Raynaud病
概要
Raynaud病は、寒冷や精神的ストレスを契機に主に手指や足趾の末梢血管が一過性に収縮し、皮膚の色調変化(蒼白・紫色・紅潮)を示す疾患である。基礎疾患を伴わない特発性(一次性)と、膠原病などに伴う続発性(二次性)がある。
要点
- 寒冷刺激やストレスで末梢血管が発作的に収縮する
- 手指・足趾に特徴的な三相性の皮膚色変化を呈する
- 続発性の場合は膠原病などの精査が必要
病態・原因
末梢動脈の過度な血管収縮反応が主病態であり、寒冷や精神的緊張による自律神経の異常反応が関与する。一次性Raynaud病は若年女性に多く、明らかな基礎疾患を認めない。二次性は膠原病(特に強皮症)や血管炎などが原因となる。
主症状・身体所見
寒冷やストレス時に手指・足趾が蒼白→紫色→紅潮の順に色調変化を示す。しびれ・痛み・灼熱感を伴うことがある。発作は数分から数十分持続し、慢性例では皮膚潰瘍や壊死を生じることもある。
検査・診断
| 検査 | 所見 | 補足 |
|---|---|---|
| 寒冷負荷試験 | 発作誘発、皮膚色変化 | 感度・特異度ともに高い |
| 毛細血管拡大鏡検査 | 毛細血管の形態異常 | 続発性の鑑別に有用 |
| 抗核抗体・自己抗体 | 膠原病の合併評価 | 続発性Raynaud現象の検索 |
診断は臨床症状と誘発試験による。続発性を疑う場合は膠原病関連抗体や毛細血管拡大鏡による評価が重要。

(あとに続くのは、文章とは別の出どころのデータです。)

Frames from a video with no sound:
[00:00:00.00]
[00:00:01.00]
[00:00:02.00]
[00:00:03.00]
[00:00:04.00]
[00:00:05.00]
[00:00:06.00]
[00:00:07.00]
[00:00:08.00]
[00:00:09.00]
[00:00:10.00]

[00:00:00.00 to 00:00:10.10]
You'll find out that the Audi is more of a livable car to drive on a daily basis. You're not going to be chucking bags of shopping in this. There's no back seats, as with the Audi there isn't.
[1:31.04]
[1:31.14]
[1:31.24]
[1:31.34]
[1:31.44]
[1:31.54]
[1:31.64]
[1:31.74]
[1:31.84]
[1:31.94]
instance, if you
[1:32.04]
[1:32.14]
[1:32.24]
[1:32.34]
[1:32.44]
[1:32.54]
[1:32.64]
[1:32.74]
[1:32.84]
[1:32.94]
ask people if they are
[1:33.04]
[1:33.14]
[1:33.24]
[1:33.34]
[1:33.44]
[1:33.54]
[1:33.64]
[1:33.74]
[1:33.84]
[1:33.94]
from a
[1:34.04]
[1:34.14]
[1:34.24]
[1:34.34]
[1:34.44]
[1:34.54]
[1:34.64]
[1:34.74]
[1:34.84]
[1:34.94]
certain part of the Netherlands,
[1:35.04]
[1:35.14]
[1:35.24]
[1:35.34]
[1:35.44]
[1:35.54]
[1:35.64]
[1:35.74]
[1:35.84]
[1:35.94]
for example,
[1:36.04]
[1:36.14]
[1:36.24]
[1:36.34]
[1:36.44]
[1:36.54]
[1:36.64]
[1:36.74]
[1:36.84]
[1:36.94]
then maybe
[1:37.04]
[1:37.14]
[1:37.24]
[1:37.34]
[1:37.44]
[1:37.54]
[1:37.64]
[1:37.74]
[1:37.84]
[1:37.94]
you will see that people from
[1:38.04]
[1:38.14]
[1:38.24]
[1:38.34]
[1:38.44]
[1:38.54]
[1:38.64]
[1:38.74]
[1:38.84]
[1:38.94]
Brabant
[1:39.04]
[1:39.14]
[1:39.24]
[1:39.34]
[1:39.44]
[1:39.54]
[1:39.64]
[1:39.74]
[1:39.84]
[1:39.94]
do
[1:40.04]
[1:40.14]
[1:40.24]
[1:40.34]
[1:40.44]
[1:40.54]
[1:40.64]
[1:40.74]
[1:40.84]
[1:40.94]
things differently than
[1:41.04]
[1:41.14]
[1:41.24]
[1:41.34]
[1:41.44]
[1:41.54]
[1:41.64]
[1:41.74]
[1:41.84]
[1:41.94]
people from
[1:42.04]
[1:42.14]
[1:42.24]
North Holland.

画像診断は原則不要だが、血管閉塞が疑われる場合は血管造影を考慮する。
治療
- 第一選択:寒冷回避・精神的ストレスの軽減
- 補助療法:カルシウム拮抗薬(ニフェジピンなど)、血管拡張薬
- 注意点:続発性では基礎疾患治療、重症例では外科的交感神経切除も検討
鑑別・比較
| 疾患 | 見分けるキーポイント | 検査差異 |
|---|---|---|
| Buerger病 | 若年男性・喫煙歴・間欠性跛行 | 血管造影で側副血行路発達 |
| 強皮症 | 皮膚硬化・手指潰瘍・自己抗体陽性 | 毛細血管拡大鏡で異常、抗核抗体陽性 |
補足事項
Raynaud現象は続発性の基礎疾患を除外することが重要であり、特に若年発症や男性例、潰瘍合併例では精査が必須となる。近年、強皮症の早期診断の一助として毛細血管拡大鏡の有用性が注目されている。